This RCT aims to evaluate the effectiveness of delivering a 1-week NRT sample to adult smokers recruited at outdoor smoking hotspots for quit attempts (no smoking for at least 24 hours) and use of smoking cessation services assessed at 1-month follow-up. Other quitting outcomes, including tobacco abstinence and self-efficacy and recruitment outcomes are also evaluated.
Methods and analysis
This study is a two-arm, pragmatic, multisite, cluster RCT. Trained outreach smoking cessation ambassadors and clinic staff will proactively approach and recruit the smokers at smoking hotspots in various districts in Hong Kong. The recruitment sessions will be randomised into the intervention and control group. Each recruitment session will last for about 3–4 hours. The intervention group will receive 1-week free NRT sample, nurse-led medication advice and cessation service referral immediately after recruitment, while the control group will only receive the same advice and referral. We hypothesised that the recruitment sessions providing free NRT sample will recruit more smokers to the RCT, and the intervention group will achieve greater rate of quit attempt and cessation service use at 1-month follow-up. The study flow is shown in figure 1.

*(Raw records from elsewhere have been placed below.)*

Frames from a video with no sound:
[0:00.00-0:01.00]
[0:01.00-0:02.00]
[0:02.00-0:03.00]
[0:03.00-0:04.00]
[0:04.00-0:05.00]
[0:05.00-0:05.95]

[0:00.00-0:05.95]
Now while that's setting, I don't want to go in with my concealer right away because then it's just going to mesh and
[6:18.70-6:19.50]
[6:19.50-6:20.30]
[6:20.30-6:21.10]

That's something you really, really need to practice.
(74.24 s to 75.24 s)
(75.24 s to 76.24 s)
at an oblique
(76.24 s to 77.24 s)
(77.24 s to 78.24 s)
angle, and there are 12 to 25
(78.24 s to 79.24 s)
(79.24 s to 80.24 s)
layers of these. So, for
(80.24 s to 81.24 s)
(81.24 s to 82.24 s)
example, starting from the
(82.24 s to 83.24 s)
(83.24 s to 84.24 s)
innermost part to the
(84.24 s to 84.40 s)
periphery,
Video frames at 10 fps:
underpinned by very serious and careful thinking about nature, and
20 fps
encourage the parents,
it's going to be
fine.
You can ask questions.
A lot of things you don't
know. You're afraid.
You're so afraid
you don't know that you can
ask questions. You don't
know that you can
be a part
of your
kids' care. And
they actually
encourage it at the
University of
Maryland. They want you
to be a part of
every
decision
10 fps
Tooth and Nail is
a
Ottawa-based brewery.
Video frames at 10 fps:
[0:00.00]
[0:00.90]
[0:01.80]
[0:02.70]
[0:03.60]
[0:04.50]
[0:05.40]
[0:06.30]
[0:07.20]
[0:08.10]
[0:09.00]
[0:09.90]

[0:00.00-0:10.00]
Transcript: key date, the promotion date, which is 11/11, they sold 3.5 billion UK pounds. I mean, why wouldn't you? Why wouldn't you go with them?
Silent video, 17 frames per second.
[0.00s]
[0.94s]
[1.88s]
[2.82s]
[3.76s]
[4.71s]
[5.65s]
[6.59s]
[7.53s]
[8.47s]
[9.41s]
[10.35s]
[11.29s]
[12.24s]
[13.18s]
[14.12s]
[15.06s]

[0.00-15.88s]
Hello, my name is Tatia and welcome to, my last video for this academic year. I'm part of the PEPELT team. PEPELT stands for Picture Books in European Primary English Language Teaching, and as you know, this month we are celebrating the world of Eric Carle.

This RCT is coorganised by the smoking cessation research team of the University of Hong Kong (HKU) and the smoking cessation service of Tung Wah Group of Hospitals (TWGHs). As a pragmatic RCT, the recruitment procedures and intervention are specially designed so that these procedures will not interfere the smoking cessation services received from the TWGHs. For instance, participants’ consent to participate in the RCT is sought after they received the intervention, and participants can refuse to participate in this RCT but still receive the nurse advice and service referral provided by the TWGHs.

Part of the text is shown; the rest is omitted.